Apesar de todas as suas proezas atléticas, todo o peso que trouxe ao seu ativismo social, o poder de Jim Brown surgiu de sua resistência inflexível às definições estreitas impostas pela sociedade americana aos cidadãos negros e, no caso dele, aos atletas negros do sexo masculino.
O poder retumbante do não. Isso é o que Jim Brown personificou.
Marrom, que morreu quinta-feira aos 87 anos, viveu uma vida que se tornou uma ode à autodeterminação diante do racismo pungente.

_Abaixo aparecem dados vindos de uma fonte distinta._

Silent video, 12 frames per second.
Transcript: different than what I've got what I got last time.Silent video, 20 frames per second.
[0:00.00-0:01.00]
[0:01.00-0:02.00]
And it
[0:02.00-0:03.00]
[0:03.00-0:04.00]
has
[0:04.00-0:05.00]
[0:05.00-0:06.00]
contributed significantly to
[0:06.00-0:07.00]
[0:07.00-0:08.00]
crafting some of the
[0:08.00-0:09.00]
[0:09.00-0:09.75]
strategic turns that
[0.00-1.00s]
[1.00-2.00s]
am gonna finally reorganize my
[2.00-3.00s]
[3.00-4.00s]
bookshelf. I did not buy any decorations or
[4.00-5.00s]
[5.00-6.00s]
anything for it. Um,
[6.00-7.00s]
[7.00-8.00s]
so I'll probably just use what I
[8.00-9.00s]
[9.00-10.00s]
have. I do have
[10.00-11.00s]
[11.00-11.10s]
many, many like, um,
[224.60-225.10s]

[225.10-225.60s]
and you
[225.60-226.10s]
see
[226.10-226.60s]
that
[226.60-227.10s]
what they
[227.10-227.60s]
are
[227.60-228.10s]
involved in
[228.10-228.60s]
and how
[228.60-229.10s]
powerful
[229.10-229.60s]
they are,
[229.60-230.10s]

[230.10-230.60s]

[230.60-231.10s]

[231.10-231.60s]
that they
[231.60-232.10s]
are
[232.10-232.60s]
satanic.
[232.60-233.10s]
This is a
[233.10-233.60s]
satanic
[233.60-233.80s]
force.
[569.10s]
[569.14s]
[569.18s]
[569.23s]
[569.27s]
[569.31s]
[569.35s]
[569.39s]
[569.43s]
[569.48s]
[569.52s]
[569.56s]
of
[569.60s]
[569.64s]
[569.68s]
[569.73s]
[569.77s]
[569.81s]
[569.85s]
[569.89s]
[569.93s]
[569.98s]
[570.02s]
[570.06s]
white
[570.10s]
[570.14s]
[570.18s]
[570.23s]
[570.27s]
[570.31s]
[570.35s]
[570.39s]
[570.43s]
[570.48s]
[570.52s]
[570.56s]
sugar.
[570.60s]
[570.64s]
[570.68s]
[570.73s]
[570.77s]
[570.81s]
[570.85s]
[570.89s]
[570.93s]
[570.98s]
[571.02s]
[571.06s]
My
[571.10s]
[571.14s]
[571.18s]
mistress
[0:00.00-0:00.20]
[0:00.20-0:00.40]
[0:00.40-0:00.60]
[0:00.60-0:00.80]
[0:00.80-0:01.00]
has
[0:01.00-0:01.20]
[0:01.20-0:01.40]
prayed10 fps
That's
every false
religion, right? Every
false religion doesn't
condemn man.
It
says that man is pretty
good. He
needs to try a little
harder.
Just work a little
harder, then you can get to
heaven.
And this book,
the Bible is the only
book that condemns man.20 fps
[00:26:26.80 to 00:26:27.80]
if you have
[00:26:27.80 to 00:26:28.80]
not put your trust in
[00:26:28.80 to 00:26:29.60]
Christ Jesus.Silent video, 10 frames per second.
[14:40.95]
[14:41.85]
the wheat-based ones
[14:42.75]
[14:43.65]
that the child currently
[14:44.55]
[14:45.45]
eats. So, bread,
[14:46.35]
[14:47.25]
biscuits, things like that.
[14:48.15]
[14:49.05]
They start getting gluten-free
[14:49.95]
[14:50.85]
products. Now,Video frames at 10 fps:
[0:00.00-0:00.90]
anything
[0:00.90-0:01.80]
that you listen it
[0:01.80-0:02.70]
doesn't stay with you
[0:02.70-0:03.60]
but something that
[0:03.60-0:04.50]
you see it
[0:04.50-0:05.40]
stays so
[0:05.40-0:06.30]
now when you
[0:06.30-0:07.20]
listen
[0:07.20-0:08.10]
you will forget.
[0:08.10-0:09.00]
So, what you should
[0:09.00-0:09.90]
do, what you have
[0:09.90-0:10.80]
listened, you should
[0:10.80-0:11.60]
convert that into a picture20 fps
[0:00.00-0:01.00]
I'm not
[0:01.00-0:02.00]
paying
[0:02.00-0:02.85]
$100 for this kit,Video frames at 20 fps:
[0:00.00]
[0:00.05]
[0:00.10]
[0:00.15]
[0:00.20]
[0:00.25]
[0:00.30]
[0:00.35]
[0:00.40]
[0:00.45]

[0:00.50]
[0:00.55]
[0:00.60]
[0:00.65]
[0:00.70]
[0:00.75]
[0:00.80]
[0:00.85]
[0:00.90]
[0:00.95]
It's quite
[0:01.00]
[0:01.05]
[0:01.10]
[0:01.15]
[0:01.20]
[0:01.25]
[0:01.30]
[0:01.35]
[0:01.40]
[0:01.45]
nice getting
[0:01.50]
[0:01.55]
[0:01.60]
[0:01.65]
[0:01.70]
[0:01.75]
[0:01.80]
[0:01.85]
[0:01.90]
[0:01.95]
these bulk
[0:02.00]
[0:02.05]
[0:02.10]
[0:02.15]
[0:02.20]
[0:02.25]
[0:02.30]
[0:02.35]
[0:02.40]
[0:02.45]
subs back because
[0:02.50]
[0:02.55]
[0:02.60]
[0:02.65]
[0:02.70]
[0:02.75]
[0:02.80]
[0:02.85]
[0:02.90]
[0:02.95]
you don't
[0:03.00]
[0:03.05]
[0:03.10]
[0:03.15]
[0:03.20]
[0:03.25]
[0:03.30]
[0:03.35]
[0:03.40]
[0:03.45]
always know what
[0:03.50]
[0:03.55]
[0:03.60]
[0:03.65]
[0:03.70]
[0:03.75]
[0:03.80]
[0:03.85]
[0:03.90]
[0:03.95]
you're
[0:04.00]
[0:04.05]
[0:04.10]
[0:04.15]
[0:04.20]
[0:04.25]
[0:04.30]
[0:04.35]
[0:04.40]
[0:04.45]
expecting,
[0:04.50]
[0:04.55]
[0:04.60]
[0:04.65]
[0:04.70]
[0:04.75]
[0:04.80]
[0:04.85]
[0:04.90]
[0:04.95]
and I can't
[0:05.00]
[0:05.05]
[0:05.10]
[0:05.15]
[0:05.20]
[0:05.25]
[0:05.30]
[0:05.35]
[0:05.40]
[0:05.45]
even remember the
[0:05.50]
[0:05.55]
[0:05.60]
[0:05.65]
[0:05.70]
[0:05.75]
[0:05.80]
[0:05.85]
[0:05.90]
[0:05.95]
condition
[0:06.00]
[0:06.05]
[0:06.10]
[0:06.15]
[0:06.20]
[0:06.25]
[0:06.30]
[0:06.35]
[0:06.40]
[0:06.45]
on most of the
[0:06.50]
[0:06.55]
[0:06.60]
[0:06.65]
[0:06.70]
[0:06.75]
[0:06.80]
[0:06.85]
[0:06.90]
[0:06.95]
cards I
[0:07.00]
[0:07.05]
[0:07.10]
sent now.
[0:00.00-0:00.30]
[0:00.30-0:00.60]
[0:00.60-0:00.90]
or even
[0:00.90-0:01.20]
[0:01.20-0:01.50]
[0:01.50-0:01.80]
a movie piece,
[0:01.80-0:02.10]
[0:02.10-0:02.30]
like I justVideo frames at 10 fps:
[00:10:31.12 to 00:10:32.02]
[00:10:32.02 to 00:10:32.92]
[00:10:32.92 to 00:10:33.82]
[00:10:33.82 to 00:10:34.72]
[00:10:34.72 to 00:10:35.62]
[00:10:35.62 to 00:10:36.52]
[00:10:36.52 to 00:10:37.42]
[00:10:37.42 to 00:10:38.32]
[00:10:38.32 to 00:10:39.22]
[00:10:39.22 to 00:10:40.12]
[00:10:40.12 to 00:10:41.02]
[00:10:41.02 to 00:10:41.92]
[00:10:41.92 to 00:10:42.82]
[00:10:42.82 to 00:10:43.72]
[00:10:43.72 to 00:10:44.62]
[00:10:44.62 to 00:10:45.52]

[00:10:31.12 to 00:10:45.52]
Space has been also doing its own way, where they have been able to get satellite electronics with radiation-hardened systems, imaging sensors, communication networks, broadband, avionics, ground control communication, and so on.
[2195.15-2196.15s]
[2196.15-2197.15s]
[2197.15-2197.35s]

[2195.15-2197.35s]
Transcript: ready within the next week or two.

Ele se recusou a ser limitado pelo que os outros diziam que ele poderia se tornar. Ele exigia ser visto em sua plenitude, como um ser humano completo, com todos os lados de si reconhecidos. De acordo com esse desejo, a homenagem às suas realizações não pode ser feita adequadamente sem notar suas profundas falhas.
Mas começamos aqui pela vida de Brown no esporte, pois sua carreira como atleta foi verdadeiramente única.
Na faculdade em Syracuse, Brown dominou o campo de futebol como poucos. Mas isso não é tudo. Ele estudou em atletismo e basquete. E no lacrosse, ele se tornou um americano e foi considerado um dos maiores nunca praticar o esporte.
Como running back do Cleveland Browns, ele acumulou estatísticas alucinantes. Em suas nove temporadas, Brown nunca perdeu um jogo. Ele ganhou três prêmios de MVP da liga e um título da NFL. Sua média de 104,3 jardas corridas por jogo ainda é um recorde.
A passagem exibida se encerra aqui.